▸ **Exercise details**
Leave out the images and set down the records below exactly.

▸ **Dataset excerpts**
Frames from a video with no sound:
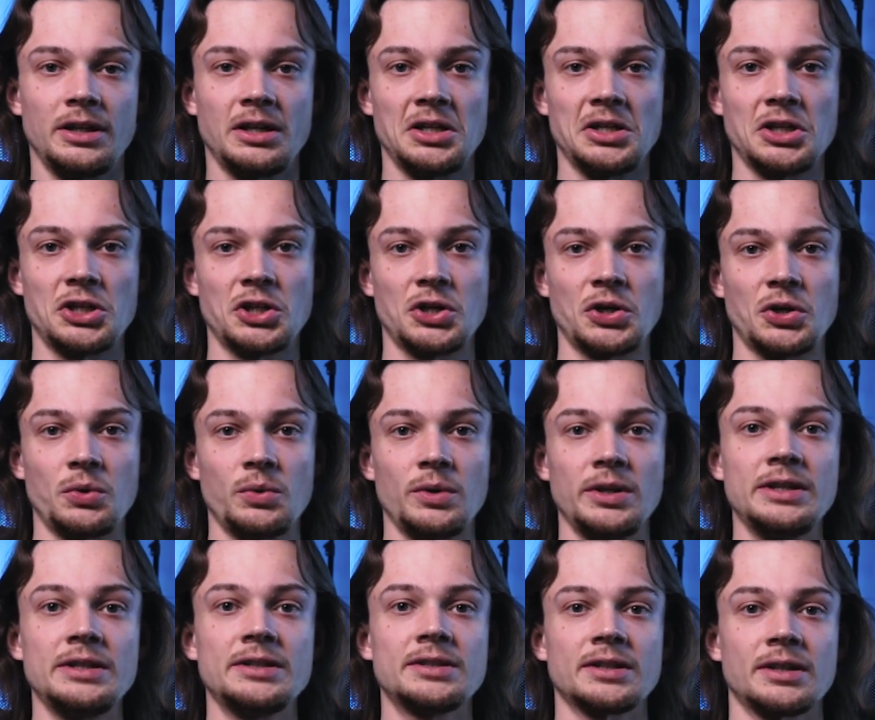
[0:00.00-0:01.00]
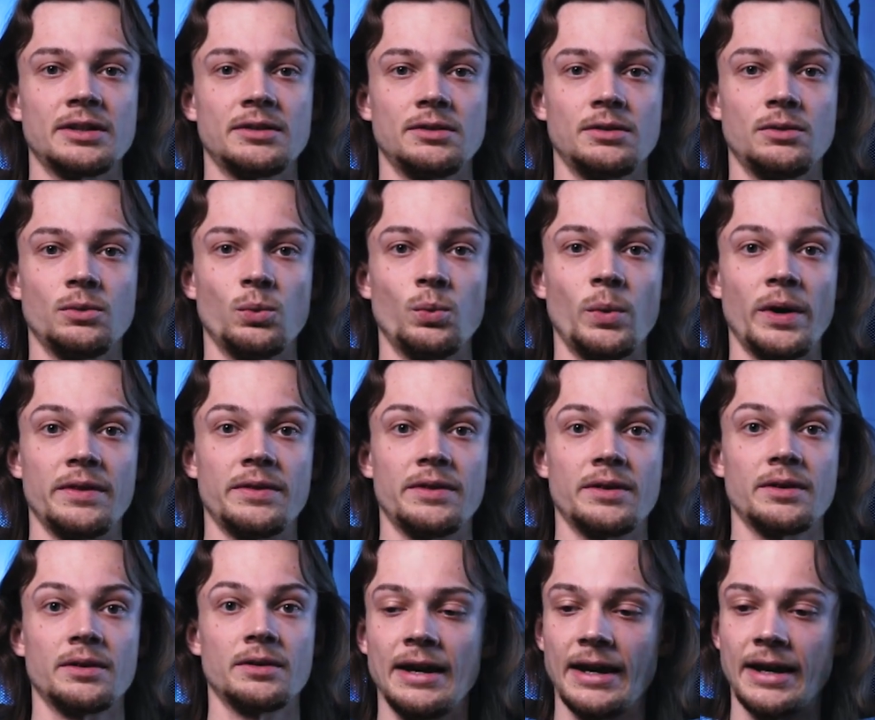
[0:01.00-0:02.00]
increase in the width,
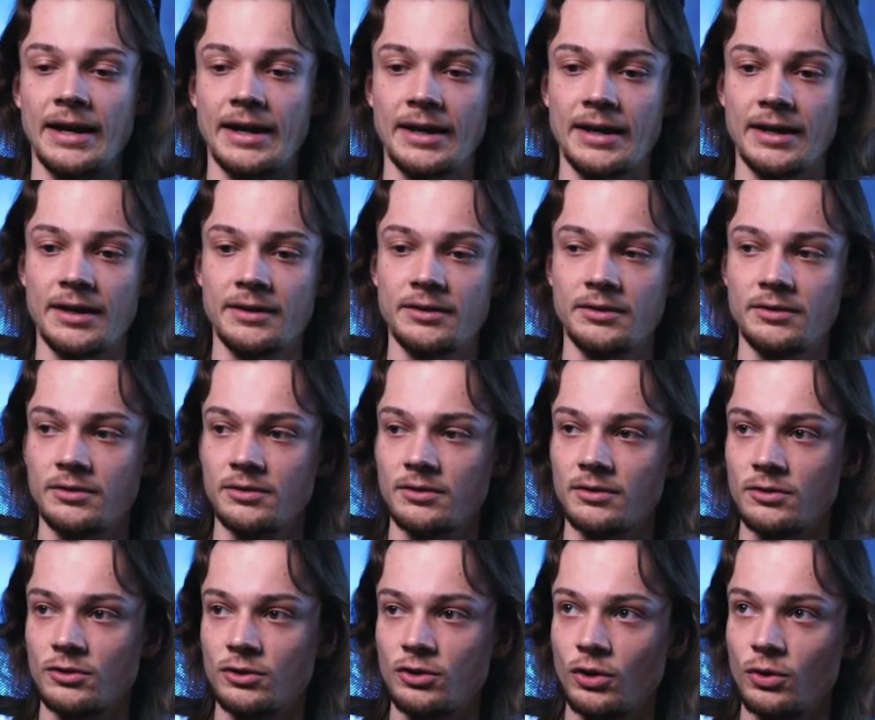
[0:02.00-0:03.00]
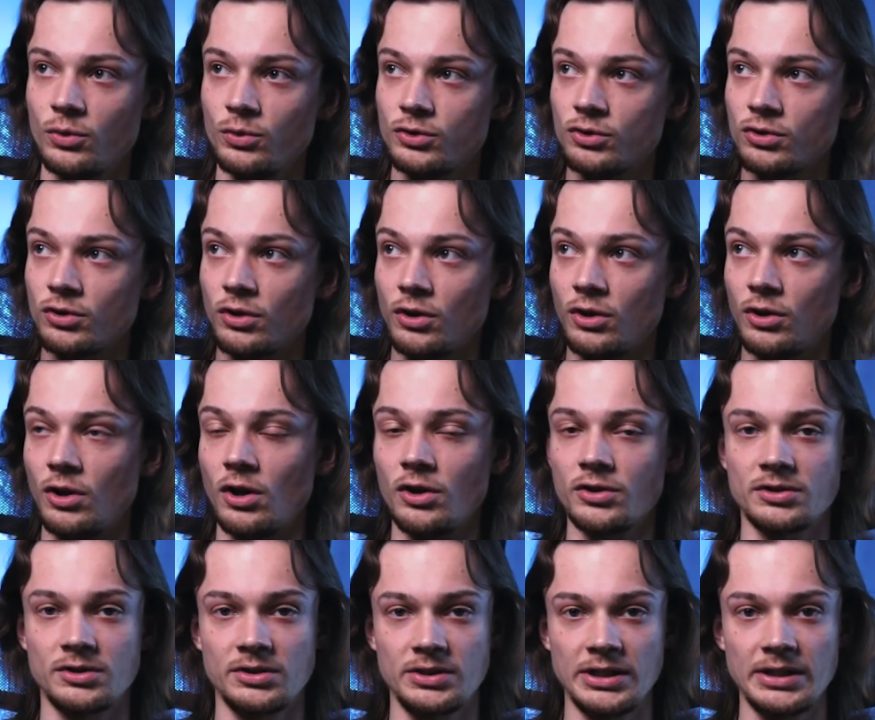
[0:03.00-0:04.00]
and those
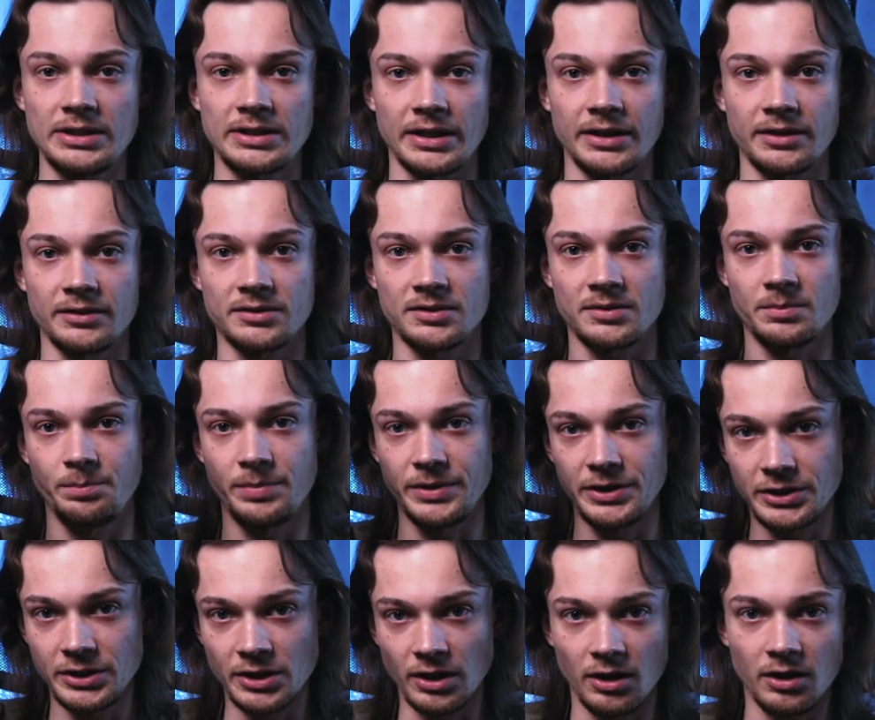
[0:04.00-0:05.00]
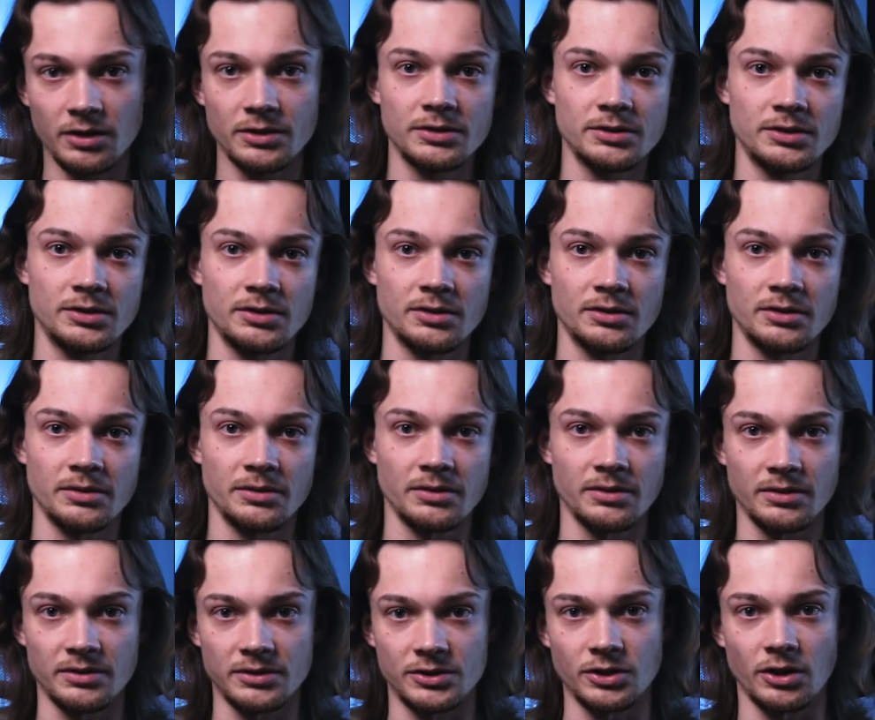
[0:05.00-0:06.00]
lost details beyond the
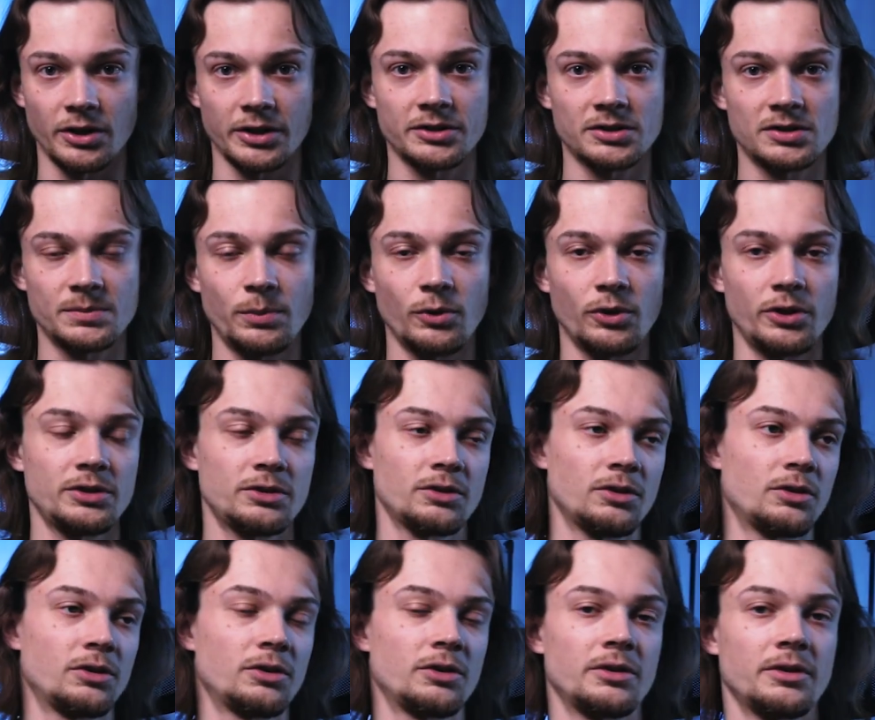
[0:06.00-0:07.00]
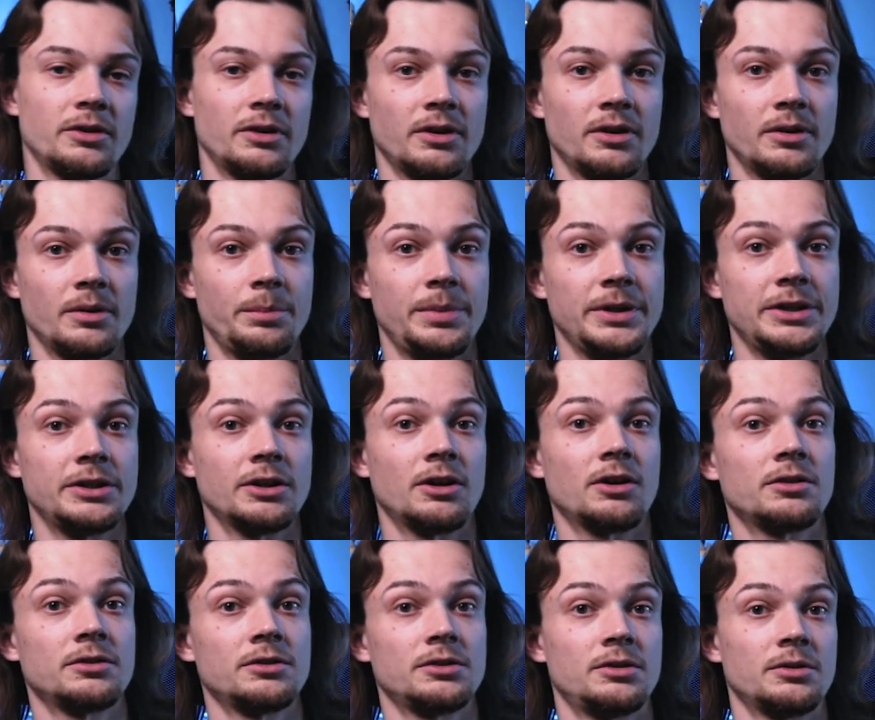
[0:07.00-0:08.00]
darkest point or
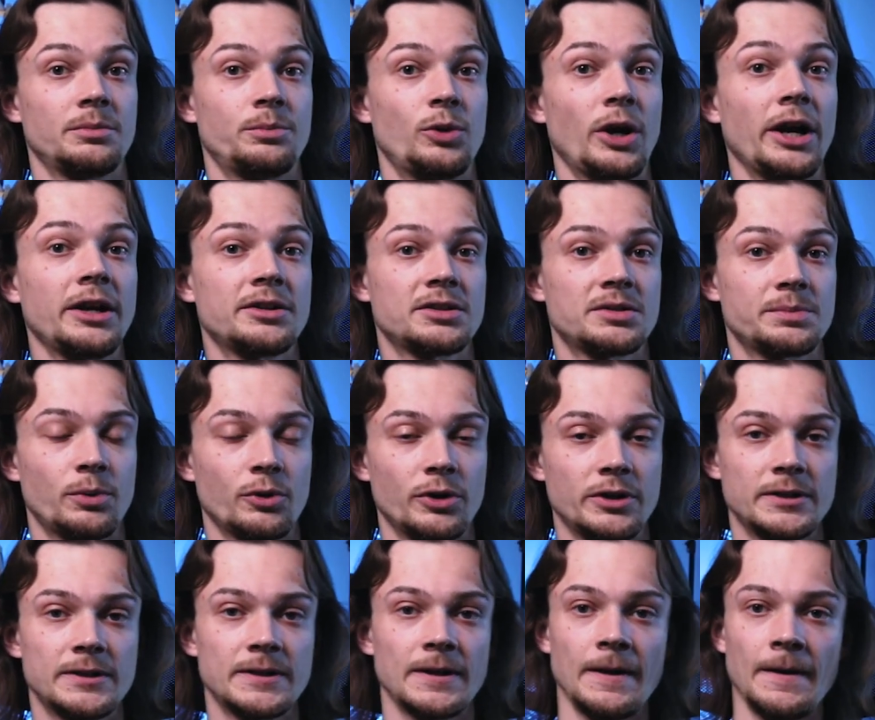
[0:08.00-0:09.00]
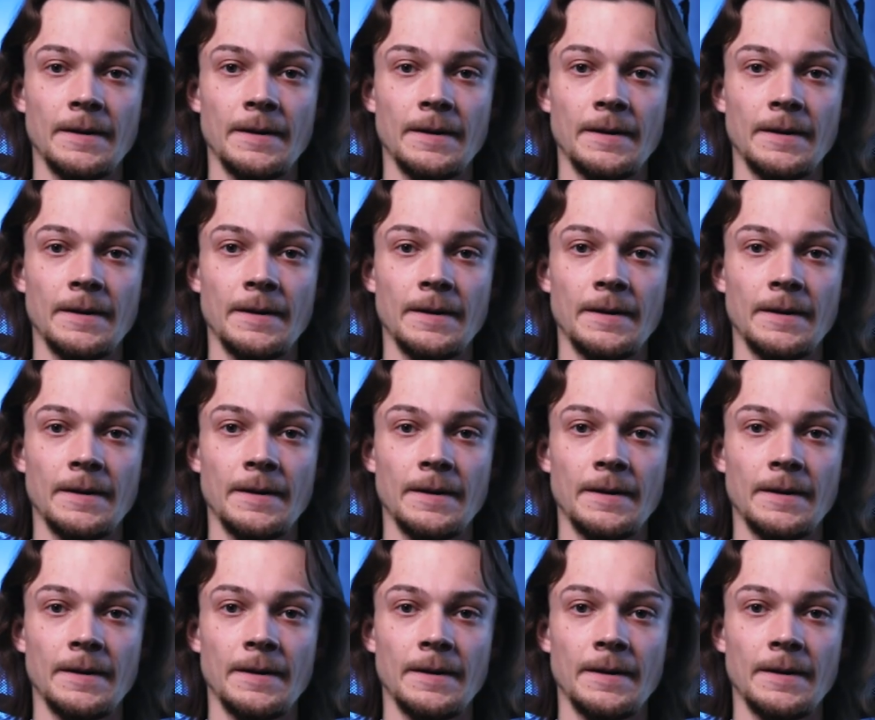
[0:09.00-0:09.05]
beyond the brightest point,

▸ **Result of this task**
Frames from a video with no sound:
[0:00.00-0:01.00]
[0:01.00-0:02.00]
increase in the width,
[0:02.00-0:03.00]
[0:03.00-0:04.00]
and those
[0:04.00-0:05.00]
[0:05.00-0:06.00]
lost details beyond the
[0:06.00-0:07.00]
[0:07.00-0:08.00]
darkest point or
[0:08.00-0:09.00]
[0:09.00-0:09.05]
beyond the brightest point,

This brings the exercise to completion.